When Jacqueline Rush was 16, she started exhibiting the classic symptoms of colorectal cancer: bloody stool, chronic constipation, piercing abdominal pain. But every doctor she saw, from her pediatrician to the clinicians she encountered in the ER, wrote it off as hemorrhoids and instructed her to cut dairy or gluten from her diet.
“They all said, ‘You just don’t develop cancer that young,’” Rush’s mother, Joan Rush, tells us.
It wasn’t until Jacqueline was 20 and a sophomore at the University of San Diego that a gastroenterologist ordered her a colonoscopy. By that point, she’d developed stage 3 rectal cancer and was diagnosed with Lynch syndrome, a genetic disorder that she’d inherited from her father and which raises the risk of CRC and several other cancers. After undergoing multiple surgeries and a grueling regimen of chemotherapy and radiation, Jacqueline died at 23 years old in 2014.
“If we would have known that Lynch syndrome was in the family, there’s no doubt in my mind that Jacqueline would still be here today,” Joan says. “Her symptoms would have been taken seriously, and the cancer would have been caught early.”
What is Lynch syndrome?
Lynch syndrome is the most common cause of hereditary colorectal cancer, and it’s responsible for about 8 percent of cases that develop in patients under 50 (classified as young onset CRC). But people with the condition are also more likely to develop uterine, stomach, liver, kidney, brain, and some skin cancers, according to the Centers for Disease Control.
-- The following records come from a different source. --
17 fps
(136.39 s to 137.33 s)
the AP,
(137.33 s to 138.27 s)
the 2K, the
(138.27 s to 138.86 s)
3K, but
That’s because they’ve inherited mutations in five genes, which normally protect against cancer by finding errors in the DNA of our cells and fixing them. But when they’re not working properly, cells may grow out of control and form cancer. Depending on the type of mutation a person has, their risk for certain diseases can vary — ranging from a 20 to 80 percent lifetime risk for CRC and, for women, a 15 to 60 percent chance of developing endometrial cancer, says Will Bulsiewicz, M.D., a gastroenterologist and U.S. medical director of ZOE.
It’s estimated that one in 279 people has Lynch, making it more common than than the vastly better-publicized BRCA gene mutations, which predispose an estimated 1 in 500 women to breast and ovarian cancer. Yet researchers believe 95 percent of people with Lynch don’t even know they have it.
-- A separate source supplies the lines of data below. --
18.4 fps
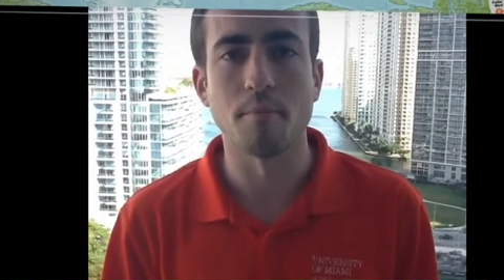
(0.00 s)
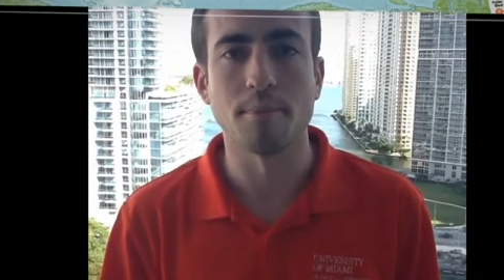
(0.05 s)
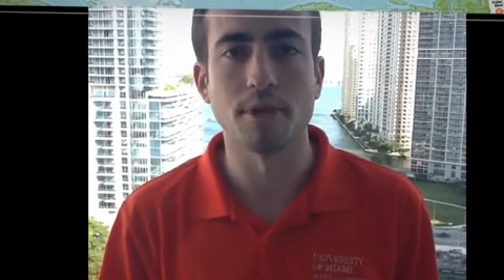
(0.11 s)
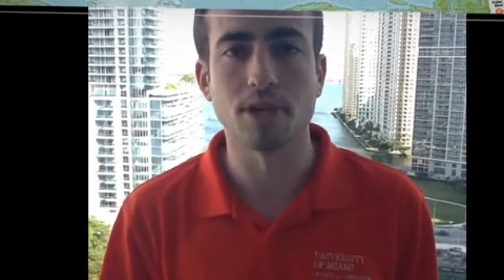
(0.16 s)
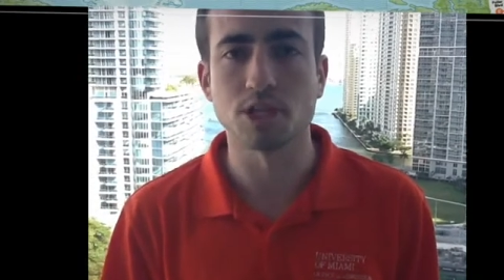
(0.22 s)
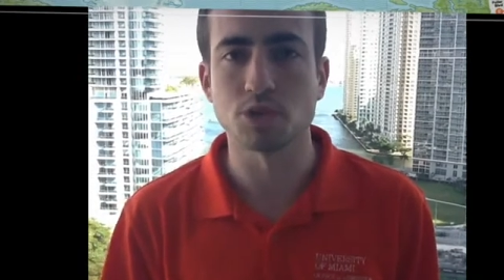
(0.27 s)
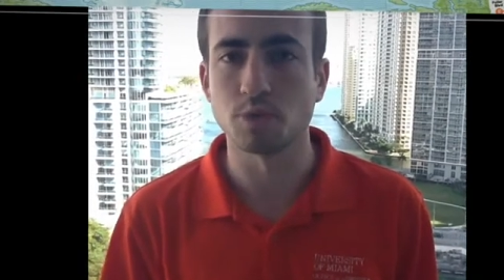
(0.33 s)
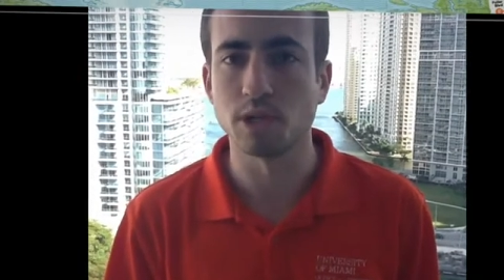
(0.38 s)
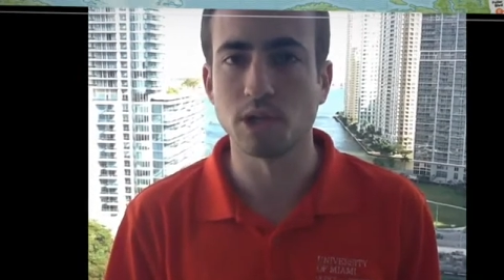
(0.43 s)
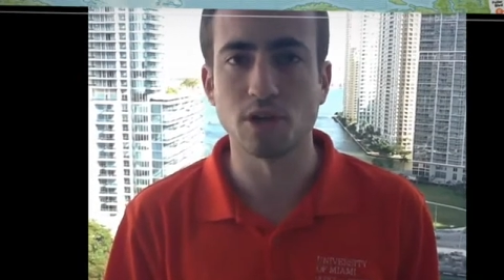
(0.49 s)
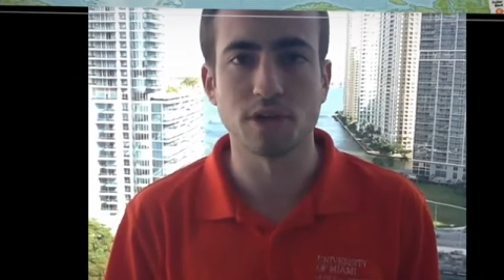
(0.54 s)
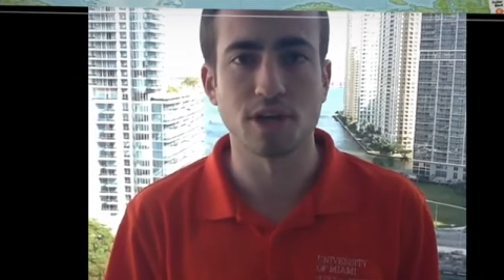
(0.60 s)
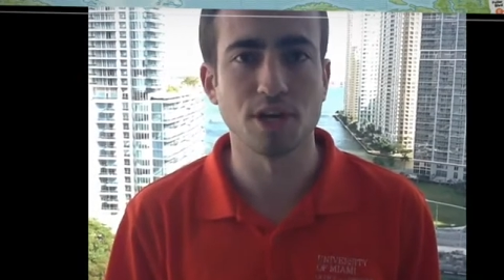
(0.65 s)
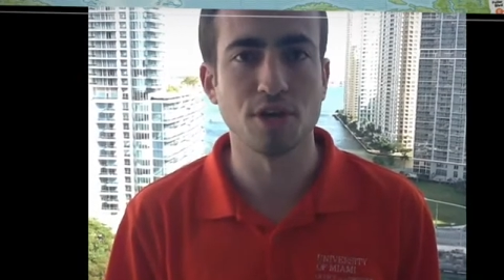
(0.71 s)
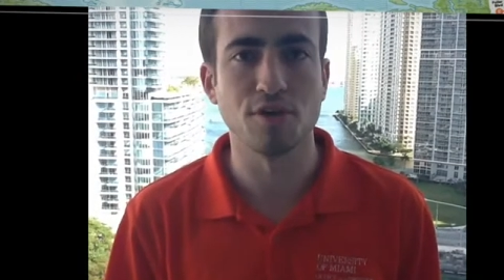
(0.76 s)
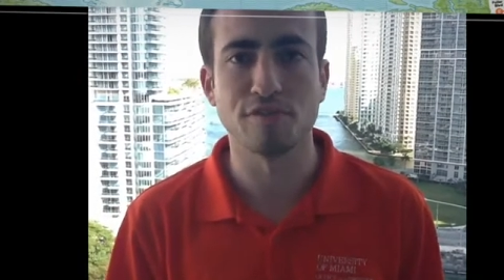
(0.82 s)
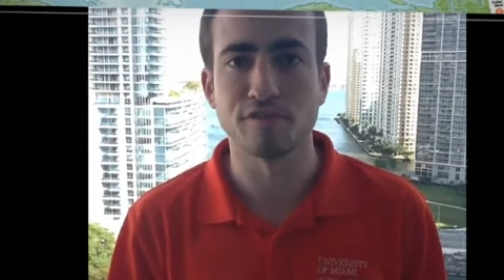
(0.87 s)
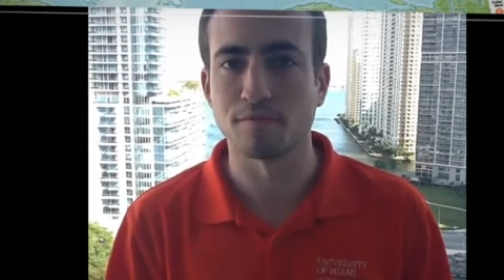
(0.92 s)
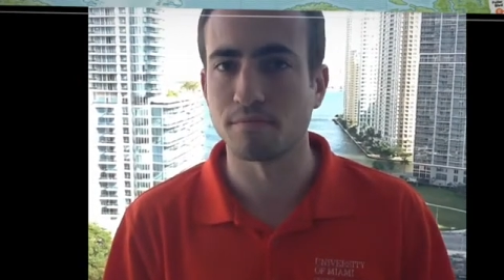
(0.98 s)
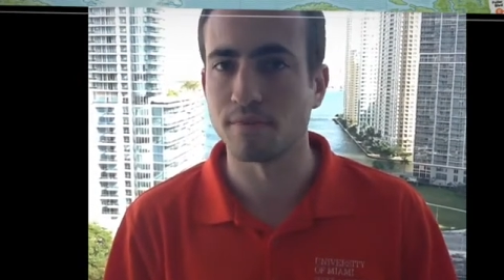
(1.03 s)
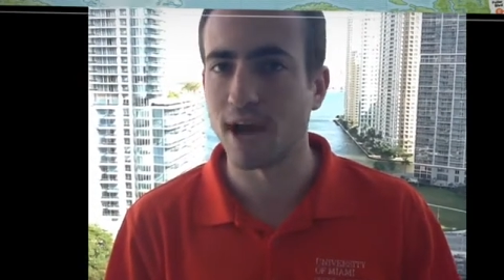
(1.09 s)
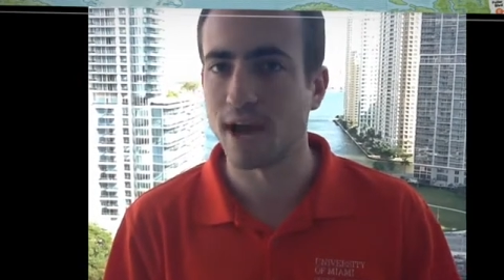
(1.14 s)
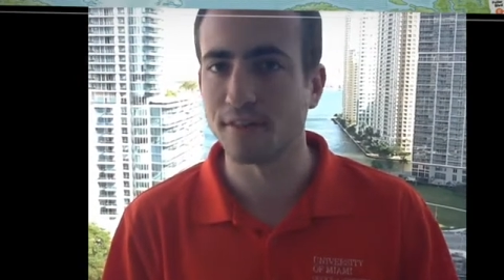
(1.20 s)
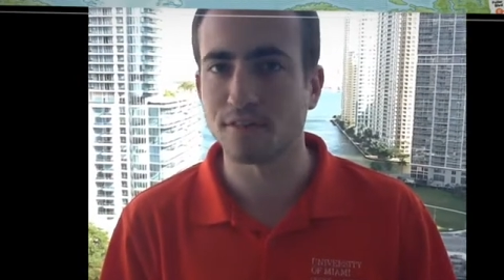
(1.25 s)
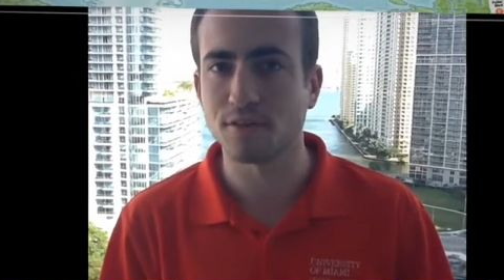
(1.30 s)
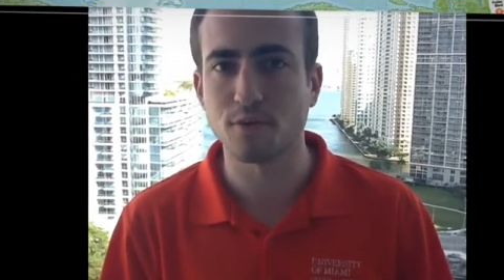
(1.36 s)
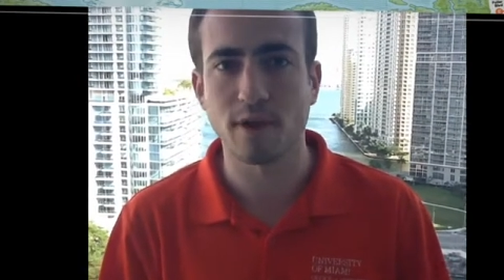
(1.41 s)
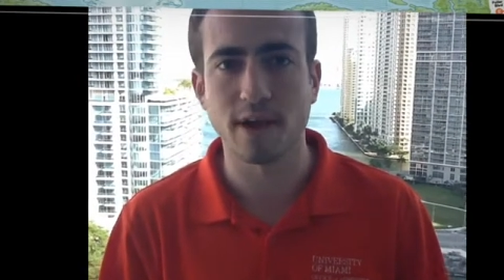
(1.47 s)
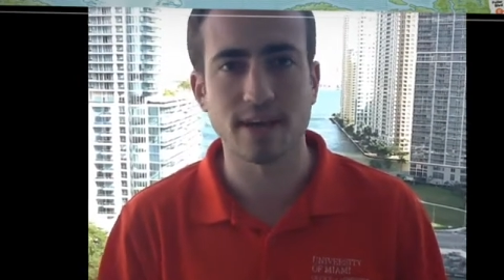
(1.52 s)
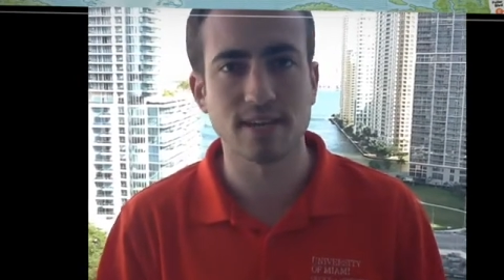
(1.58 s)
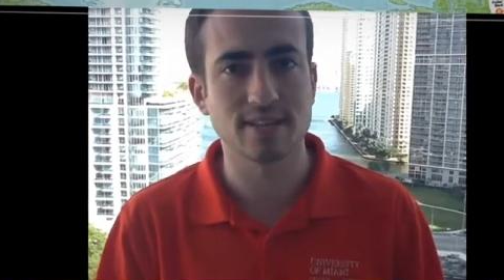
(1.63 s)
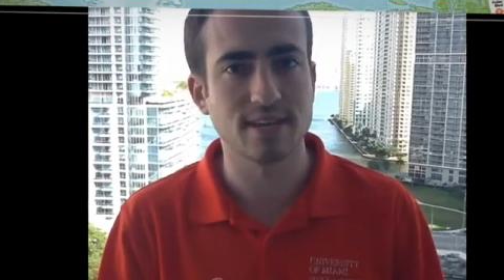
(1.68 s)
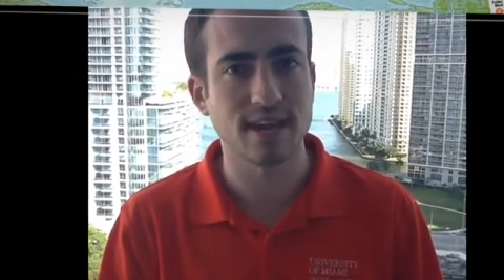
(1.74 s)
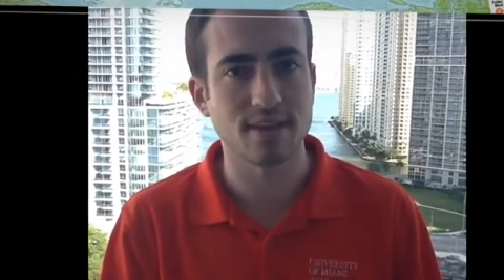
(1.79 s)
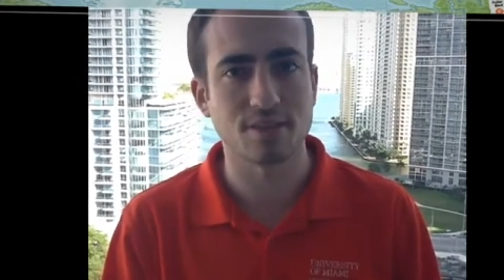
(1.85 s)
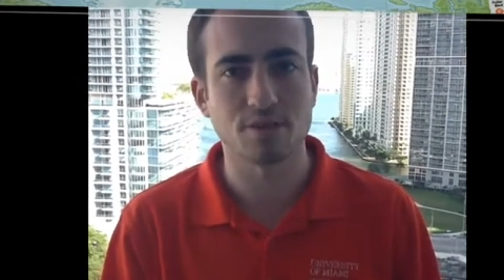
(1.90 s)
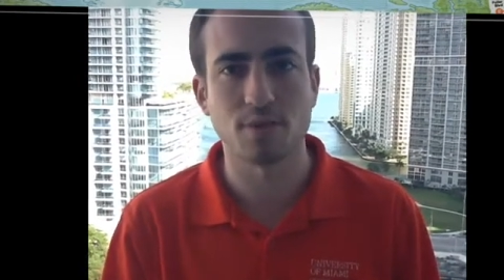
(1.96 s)
because we look at you from 9th grade,
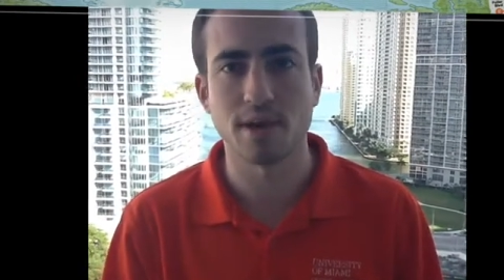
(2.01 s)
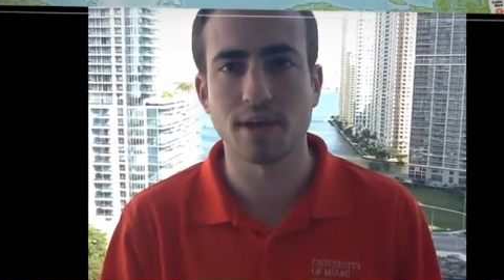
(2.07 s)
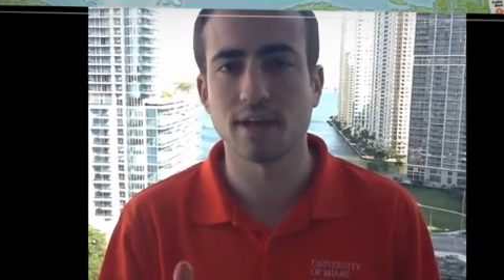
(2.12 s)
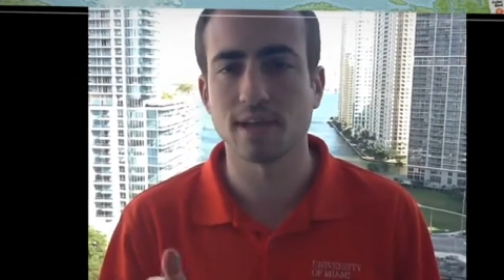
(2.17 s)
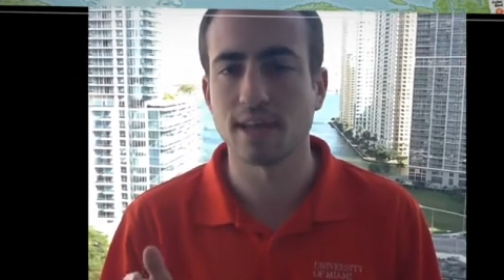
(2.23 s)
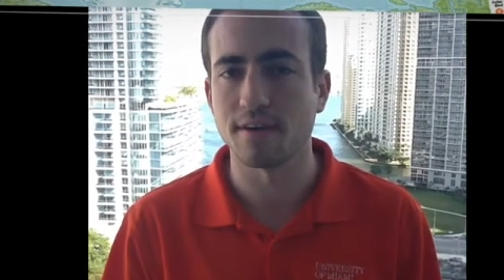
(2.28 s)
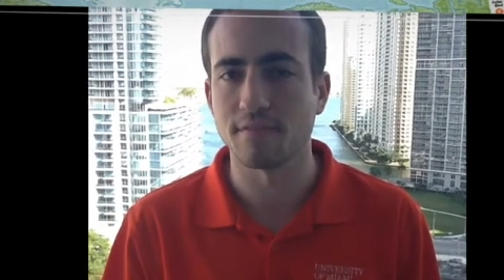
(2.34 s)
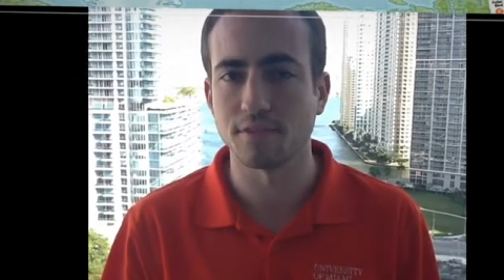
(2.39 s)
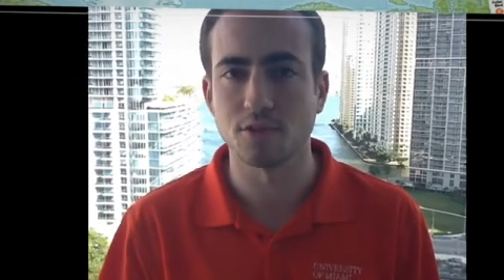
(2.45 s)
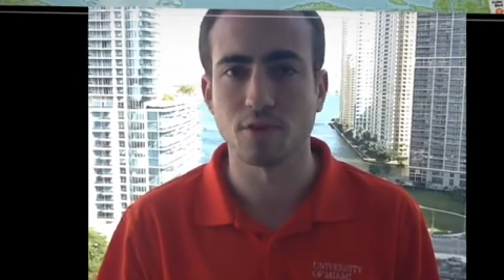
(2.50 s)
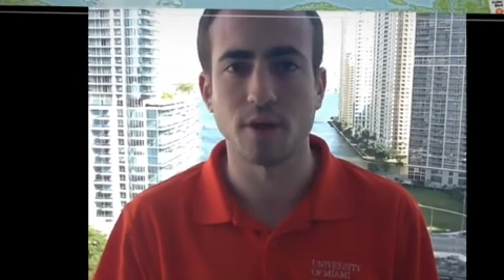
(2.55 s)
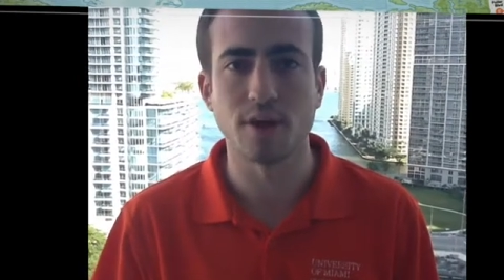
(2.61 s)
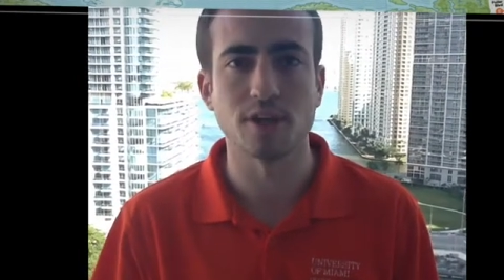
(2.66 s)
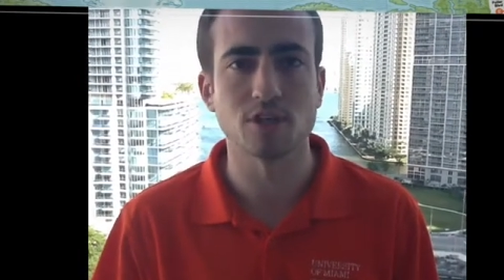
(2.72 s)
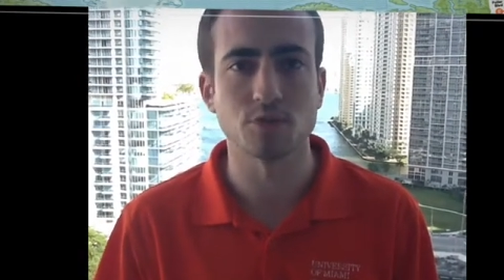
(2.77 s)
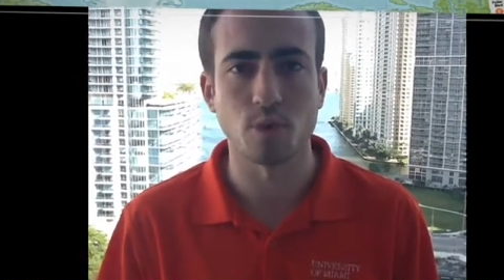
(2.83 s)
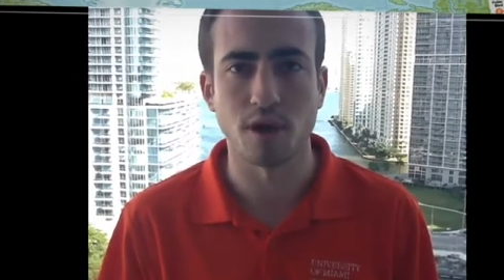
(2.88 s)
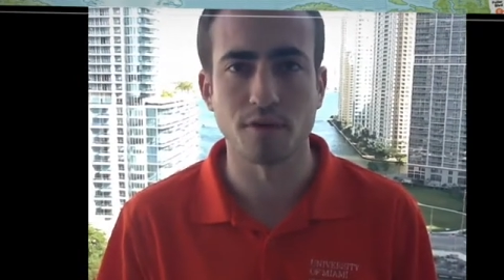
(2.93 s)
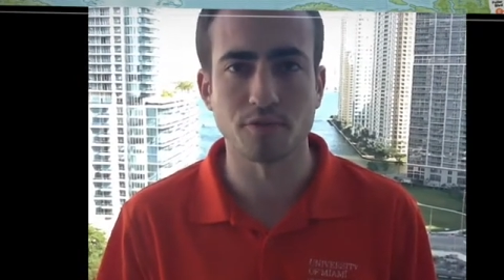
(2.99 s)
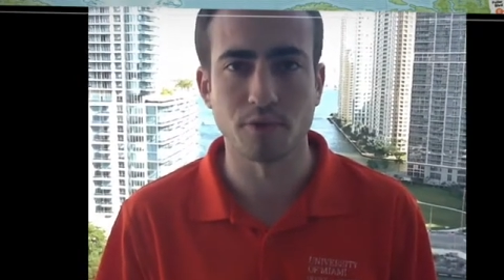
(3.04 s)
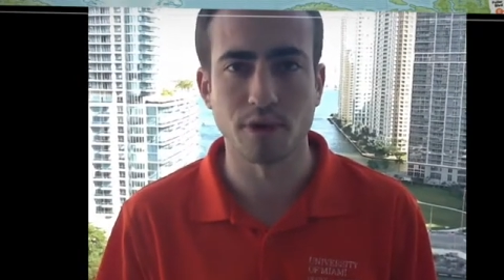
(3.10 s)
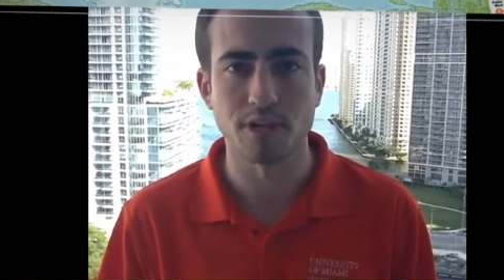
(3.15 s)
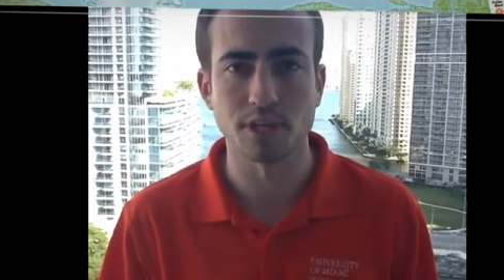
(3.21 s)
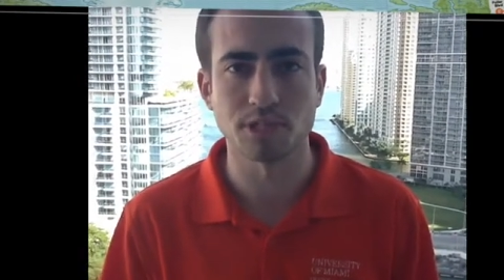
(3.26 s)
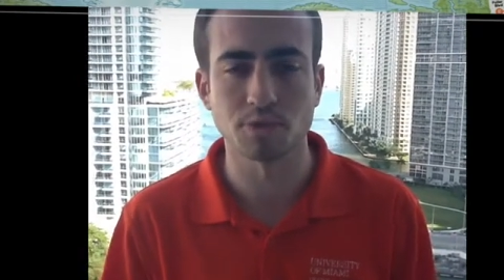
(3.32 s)
10th grade, 11th grade, and 12th grade.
Joan had never heard of Lynch when her daughter Jacqueline was diagnosed in 2011. Neither had her husband, although he carries the genetic mutations, too — nor had Jacqueline’s pediatrician or any of the family’s primary care doctors, for that matter.
“That was pretty shocking,” Joan says. “My OB-GYN hadn’t even heard of it, even though it’s been linked to uterine cancer.”
Getting tested for Lynch syndrome
Even though Lynch accounts for just 3 percent of all CRC cases, it’s become standard practice to screen all colorectal and endometrial cancer patients for the condition, Dr. Bulsiewicz says.
“Diagnosis can be life-saving,” he says, both for patients and for their families.
Doctors recommend that people with Lynch and their relatives who haven’t been tested for the mutations should get colonoscopies much earlier than the general population. According to the American Cancer Society, they should begin screening in their early 20s — or even earlier, if they have a family member diagnosed at a younger age.
Recently, researchers have also identified some surprisingly simple interventions that might protect people with Lynch. One large study found that Lynch patients who took aspirin daily for two years were much less likely to develop Lynch-linked cancers. Another found that consuming high volumes of resistant starch — a complex carbohydrate found in foods like brown rice, beans, and cashews — significantly reduced Lynch patients’ risk of developing some cancers (although not CRC).
These are all things that Joan says she wished she knew earlier. She’s now an advocate for Lynch syndrome awareness, and along with her husband, Allen Rush, she runs a foundation to help raise money for research.
“We’re trying to get the word out there so that Jacqueline’s story isn’t repeated,” Joan says.